[Your objective] Skip every picture, and output exactly the lines starting at the one with "[2:44.72-2:45.72]" and running through the last line of the material below.

[Input]

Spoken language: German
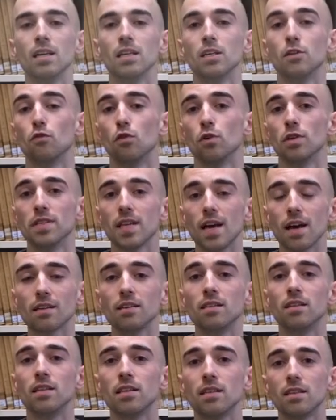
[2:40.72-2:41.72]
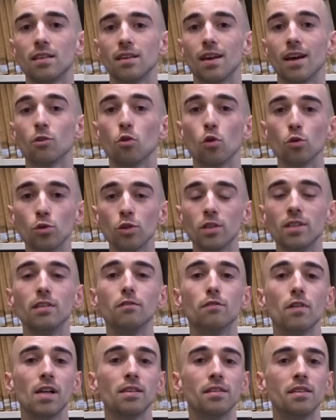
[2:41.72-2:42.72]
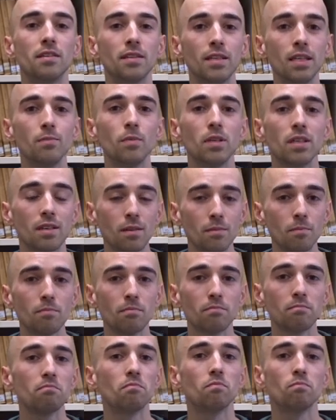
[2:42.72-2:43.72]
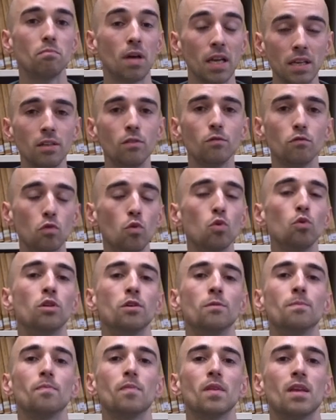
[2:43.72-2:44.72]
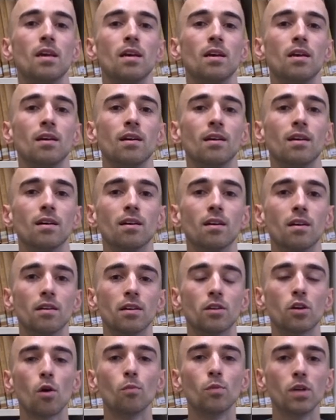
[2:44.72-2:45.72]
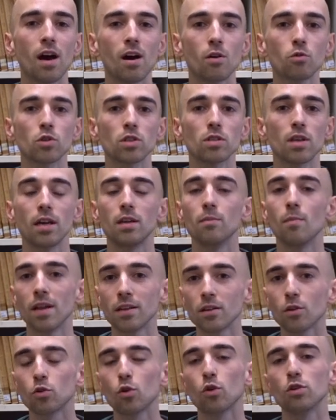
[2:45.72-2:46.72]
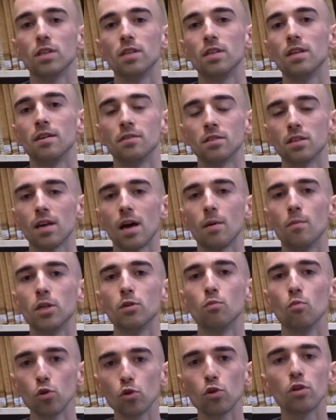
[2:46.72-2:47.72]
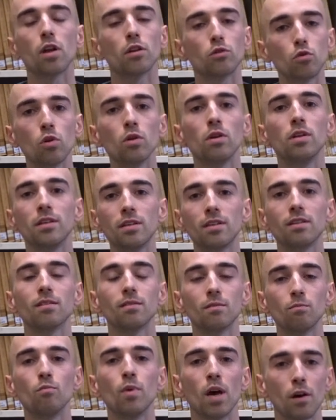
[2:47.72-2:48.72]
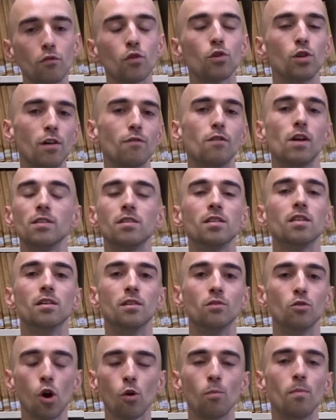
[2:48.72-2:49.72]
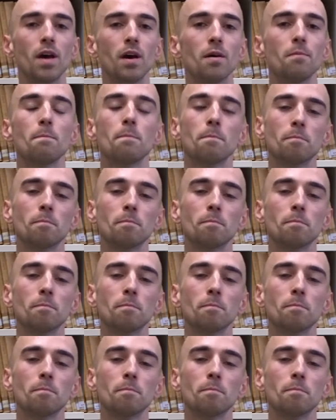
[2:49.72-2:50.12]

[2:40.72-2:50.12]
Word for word: Ich würde sagen, ich erkunde die Welt, indem ich in Berlin wohne. Äh, ich komme ja aus einem anderen Kontinent, aber ich möchte natürlich mehr von der Welt sehen, noch mehr.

[Exercise answer]
[2:44.72-2:45.72]
[2:45.72-2:46.72]
[2:46.72-2:47.72]
[2:47.72-2:48.72]
[2:48.72-2:49.72]
[2:49.72-2:50.12]

[2:40.72-2:50.12]
Word for word: Ich würde sagen, ich erkunde die Welt, indem ich in Berlin wohne. Äh, ich komme ja aus einem anderen Kontinent, aber ich möchte natürlich mehr von der Welt sehen, noch mehr.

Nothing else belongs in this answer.